Isso é caro de um jeito que não aparece para ninguém. Você gasta mais energia do que os outros para entregar o mesmo, e ainda carrega fama de relaxado. A explicação de sempre, falta de vontade, é a única que não se sustenta: a vontade estava lá em cada uma das coisas que ficaram no meio do caminho.
Boa parte do problema é de posição. O que sai de vista sai da cabeça — a gaveta fechada esconde, o armário arrumado por dentro esconde, o lembrete guardado no lugar certo desaparece. Sistema bonito exige memória disponível, e memória é justamente o que falta no meio de um dia cheio.
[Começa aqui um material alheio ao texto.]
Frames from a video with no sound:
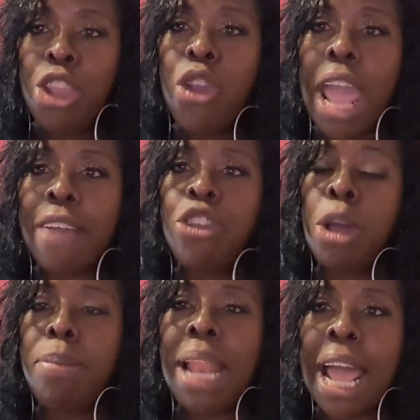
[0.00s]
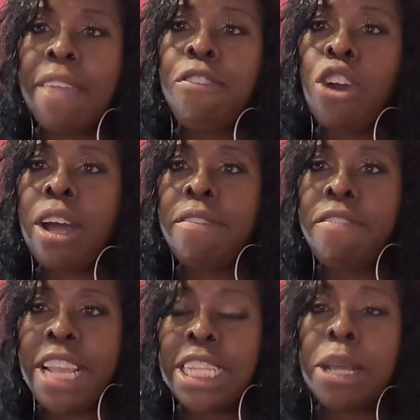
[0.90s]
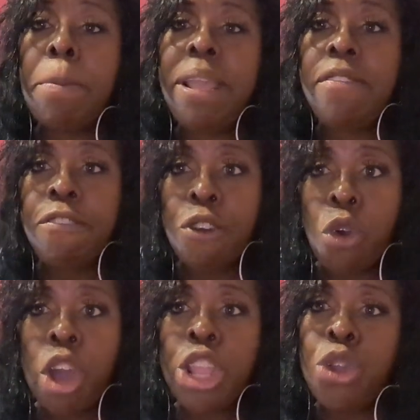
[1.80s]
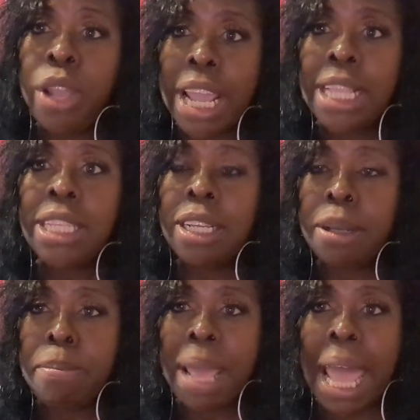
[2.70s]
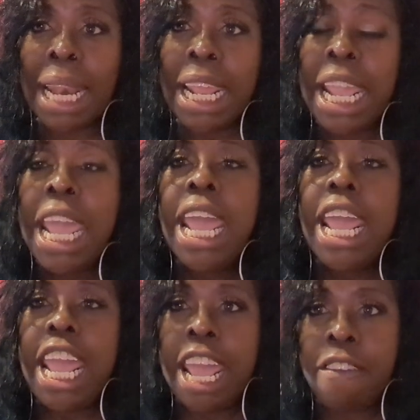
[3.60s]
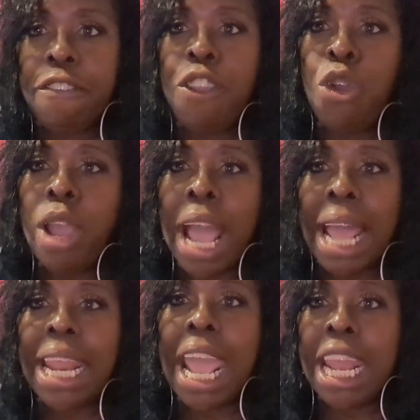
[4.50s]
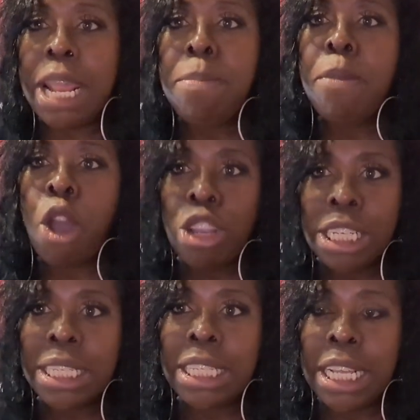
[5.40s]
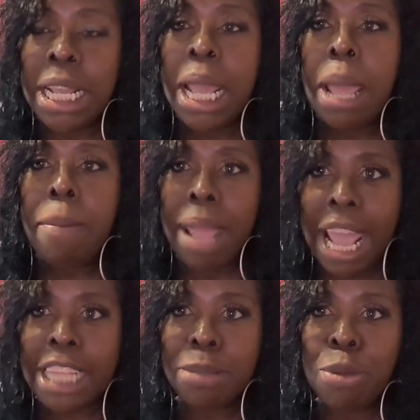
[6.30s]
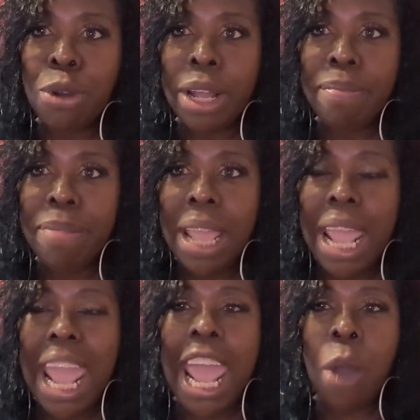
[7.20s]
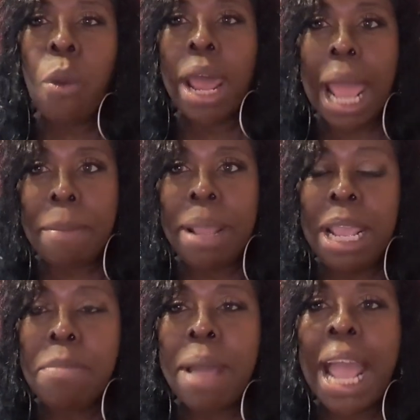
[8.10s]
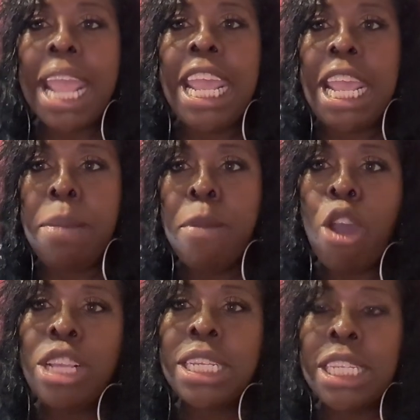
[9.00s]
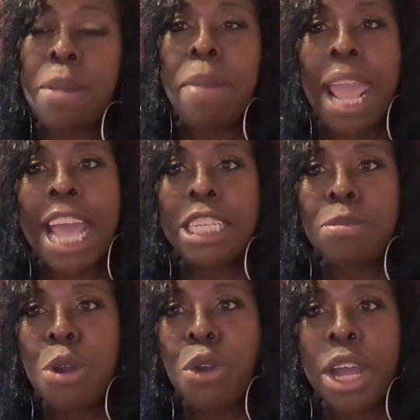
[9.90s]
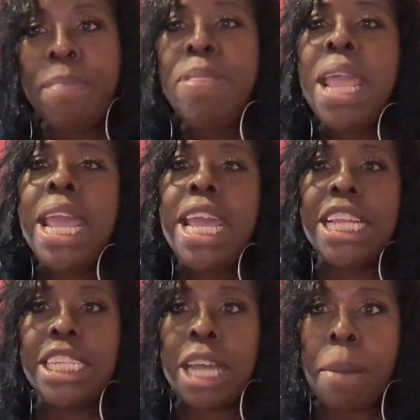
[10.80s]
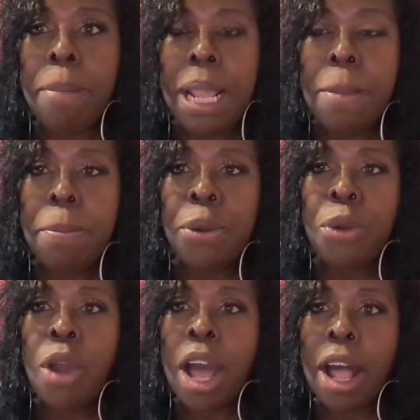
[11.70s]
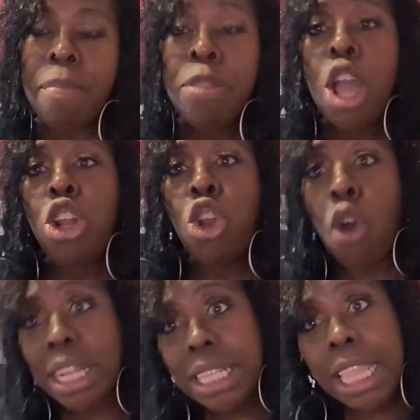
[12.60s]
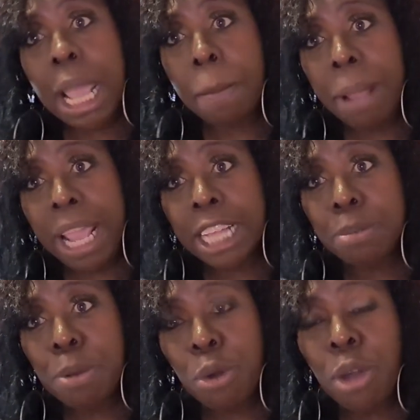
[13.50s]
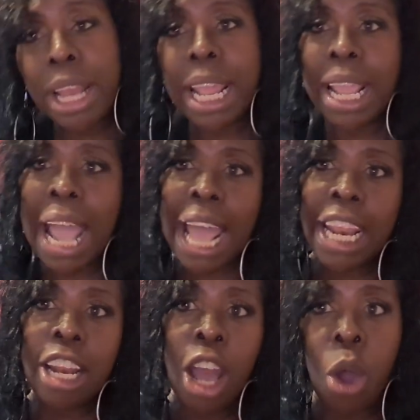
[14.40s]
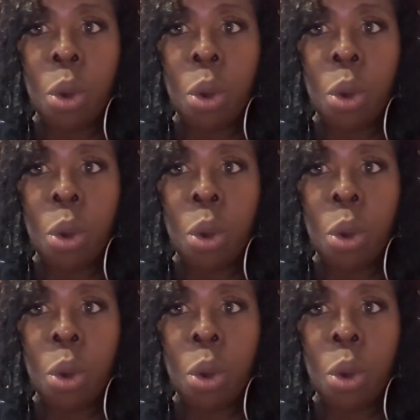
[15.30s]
You have to apply for a visa before you get to Bali if you got an emergency passport. And what I mean by emergency passport is some people lost their passport and got it,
Daí o desenho de A Mente Que Não Para Quieta: rotina visível, tarefa quebrada até o tamanho em que começar deixa de exigir decisão, e um caminho de volta para os dias em que nada saiu como planejado. Trabalhar em casa ganha espaço próprio, porque é onde a estrutura externa some por completo.
Nenhuma dessas ferramentas conserta o cérebro. Elas tiram dele a parte do trabalho que ele faz mal — lembrar, estimar tempo, sustentar interesse — e devolvem energia para o que ele faz bem.
O que sai de vista sai da cabeça. Por isso o sistema que dura é o feio: aquele que fica à mostra e não depende de você lembrar dele.